What we’re really trying to focus on here is lobbying those markups that aren’t related to cost or safety, Dickson said.
Anthem Blue Cross and Blue Shield lobbyist David Smith testified during the March hearing in Missouri that the white bag idea also elicited a quick response, and that nearly every major hospital system in the state said they would lower rates. prices and they would return to the negotiating table .
For now, Citizens Memorial Hospital and other Missouri medical facilities will have to keep dancing with insurers: Legislation to limit brown and white bagging did not pass during the recent session of the Missouri General Assembly.
Shepard, however, won’t need such legislation.
UnitedHealthcare has been sending its lupus infusion through other pharmacies since 2021, not wanting to cover the drugs if they came from the citizens’ in-house pharmacy.
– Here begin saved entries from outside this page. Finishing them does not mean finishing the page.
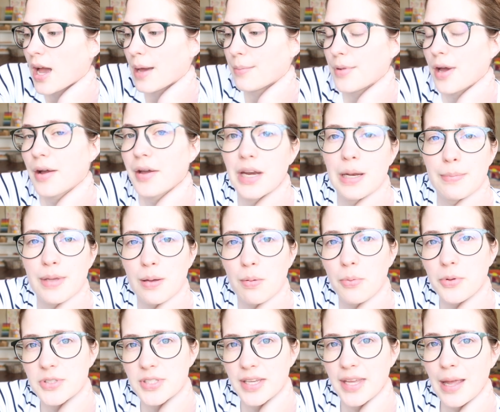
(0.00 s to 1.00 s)
I'm not gonna be
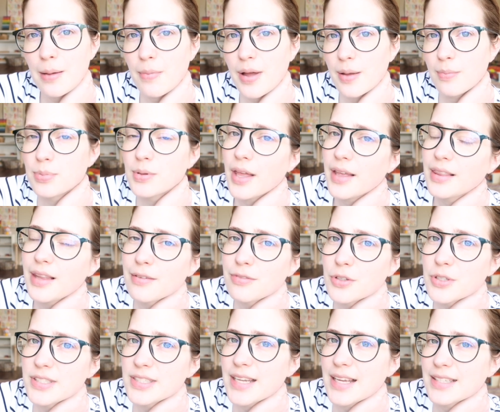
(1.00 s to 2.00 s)
able to get my blood
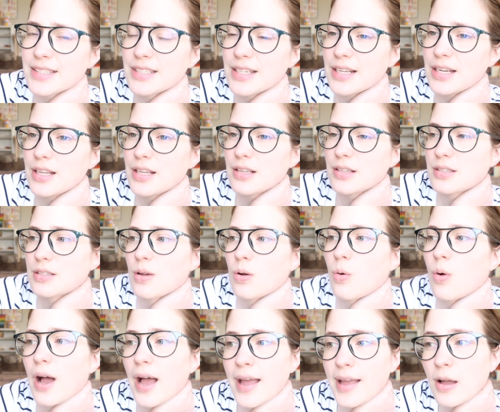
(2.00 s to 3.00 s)
levels tested,
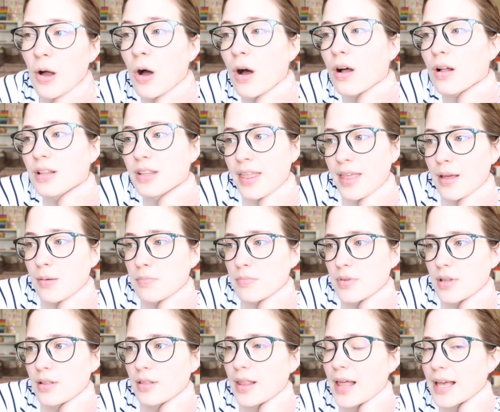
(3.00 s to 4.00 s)
so I called
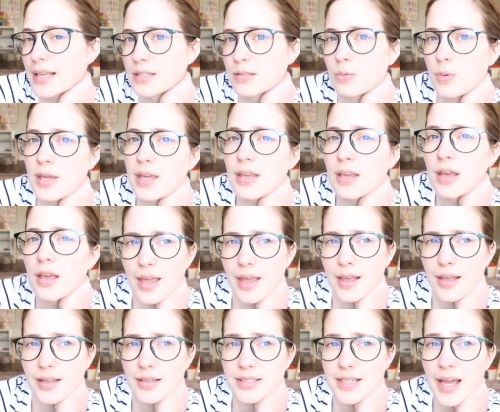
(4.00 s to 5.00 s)
them last week
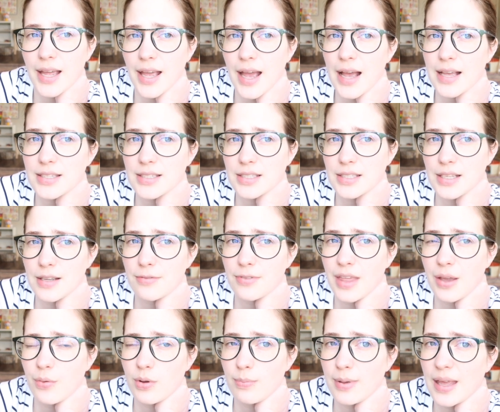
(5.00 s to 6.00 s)
and I asked if
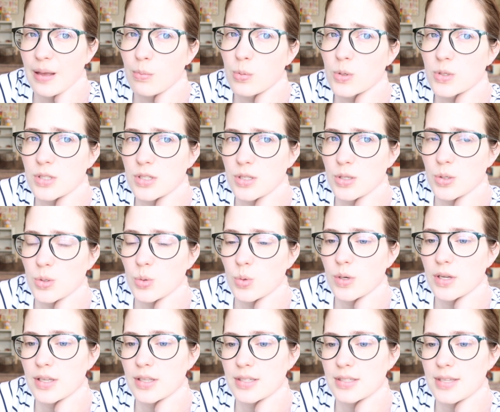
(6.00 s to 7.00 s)
they would be able
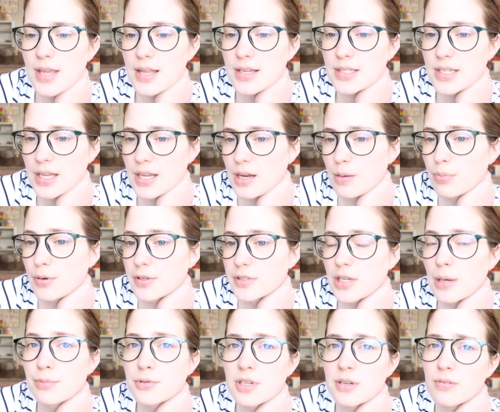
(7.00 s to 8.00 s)
to send in a
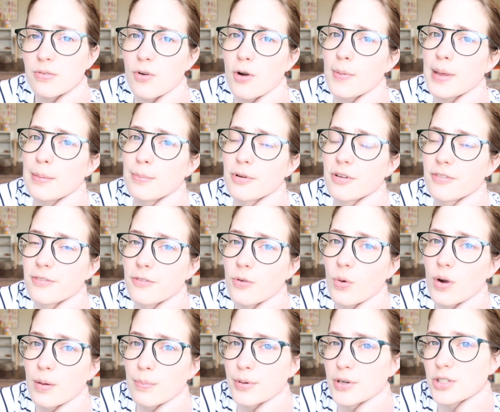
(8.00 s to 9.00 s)
prescription for me
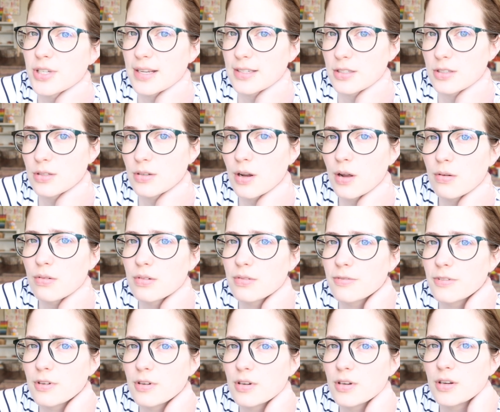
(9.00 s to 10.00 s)
for progesterone
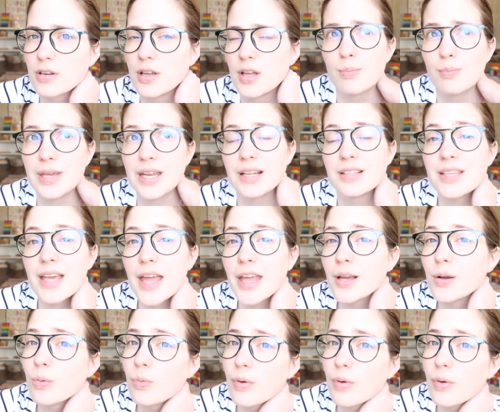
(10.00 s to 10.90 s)
for me to take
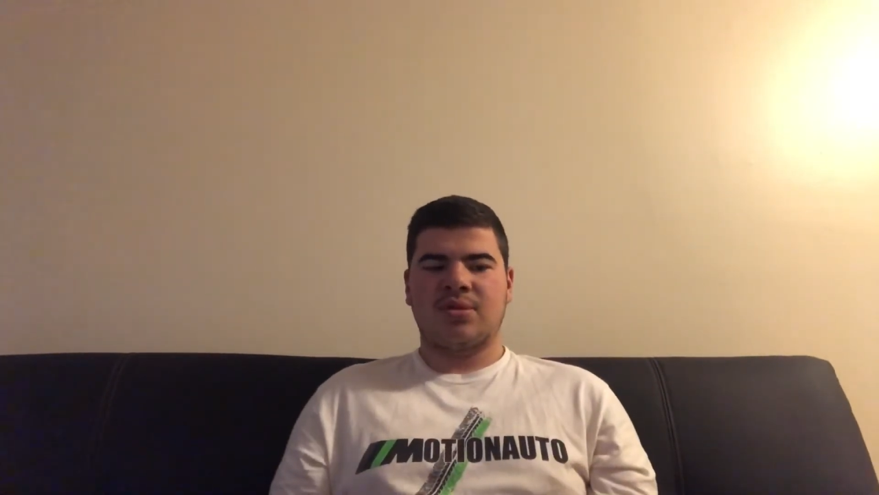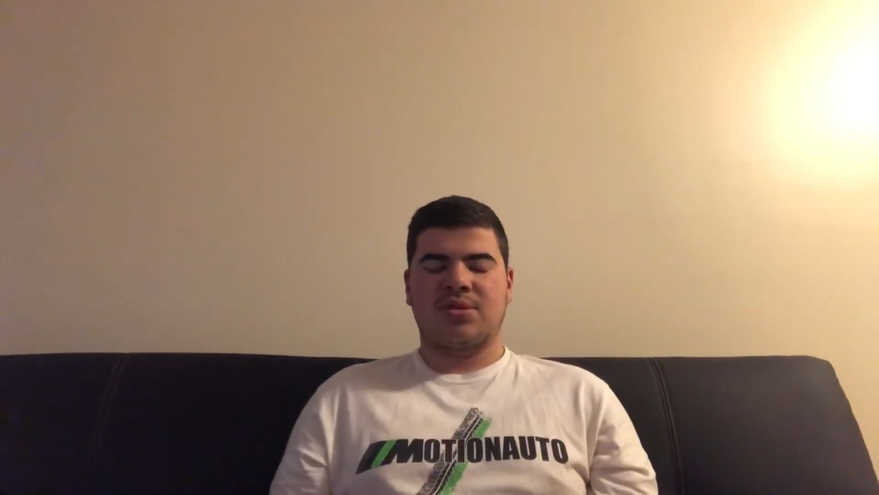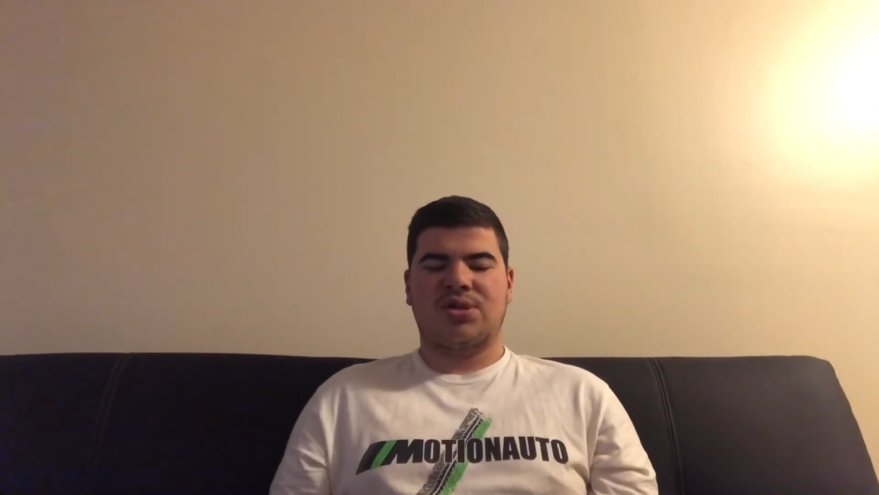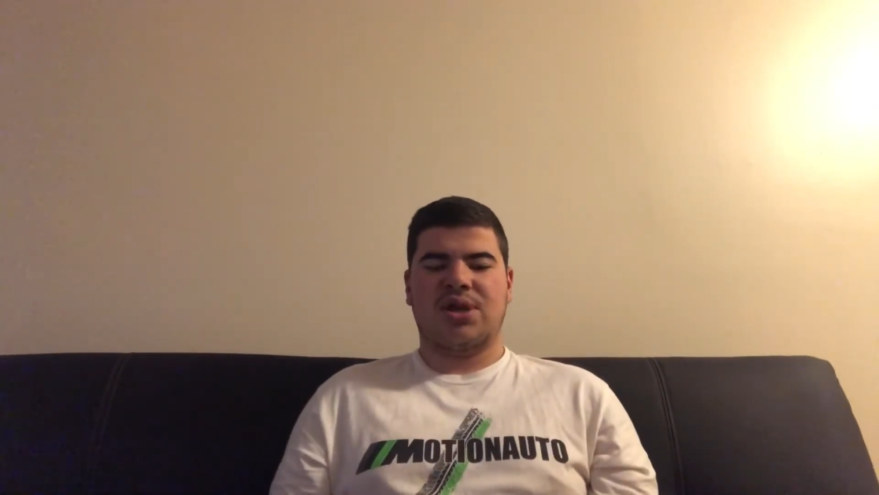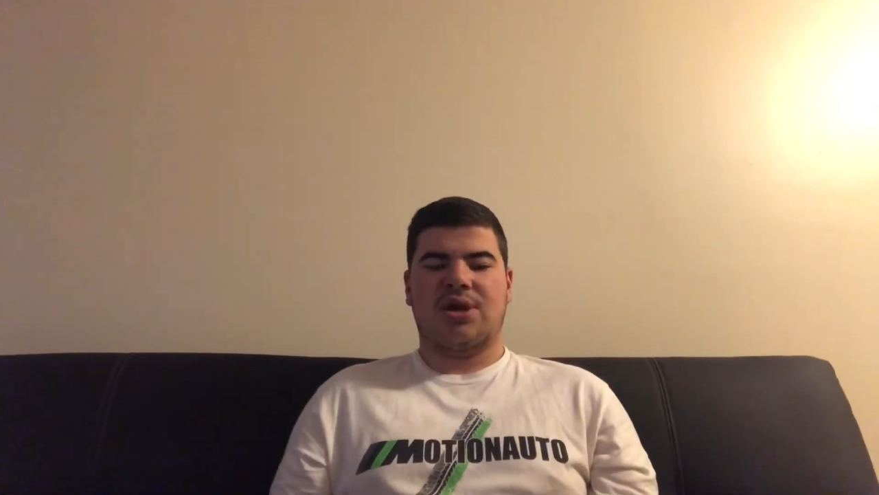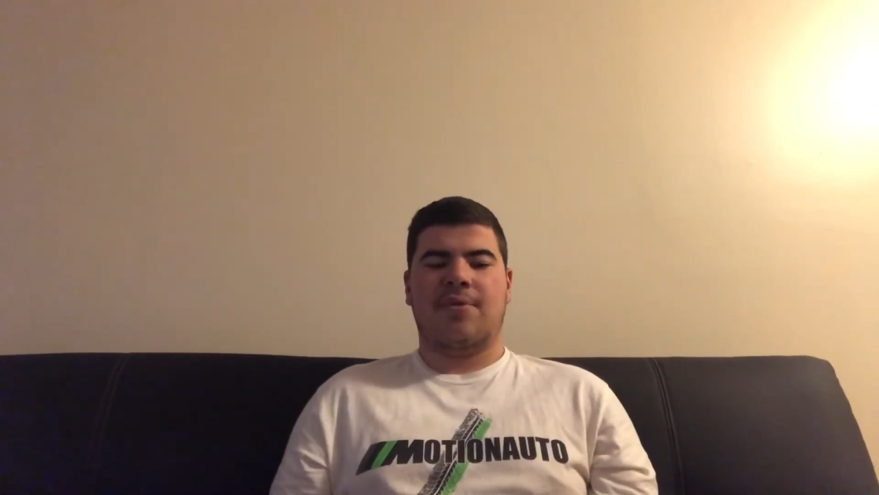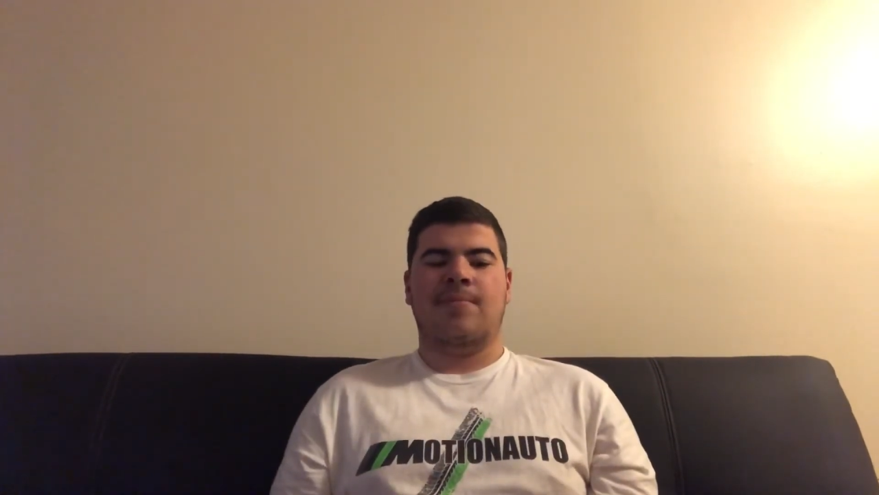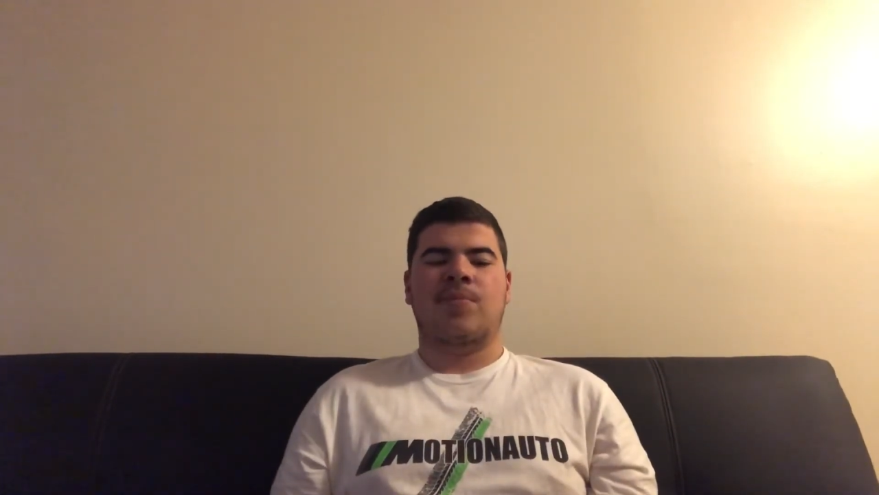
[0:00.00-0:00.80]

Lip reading: So,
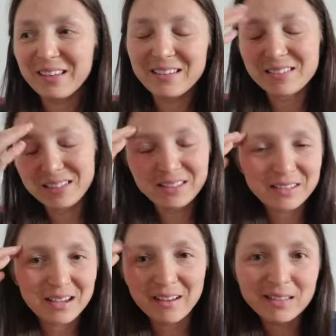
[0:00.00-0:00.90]
And
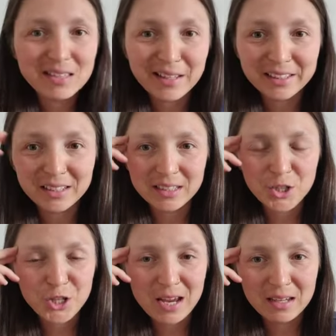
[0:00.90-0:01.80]
yeah, it's like a
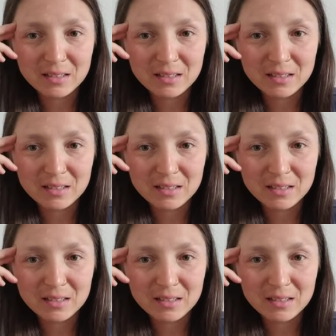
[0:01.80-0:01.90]
cliche.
Shepard had to authorize each shipment before it was sent. If he missed the monthly call, he said, it was a bureaucratic mess trying to get the drug shipped.
We are removing unnecessary costs from the healthcare system to help make care more affordable, while maintaining drug safety, efficacy and quality of care, wrote UnitedHealthcare spokesman Tony Marusic.
But after KFF Health News asked about Shepard’s case, Marusic said UnitedHealthcare has stopped bagging Shepard’s drugs to prevent potential shipment delays. And during her last infusion in June, her hospital was once again able to directly deliver drugs to Shepard.
I’m so relieved, Shepard said. I don’t have to answer phone calls. I don’t have to answer emails. I just introduce myself.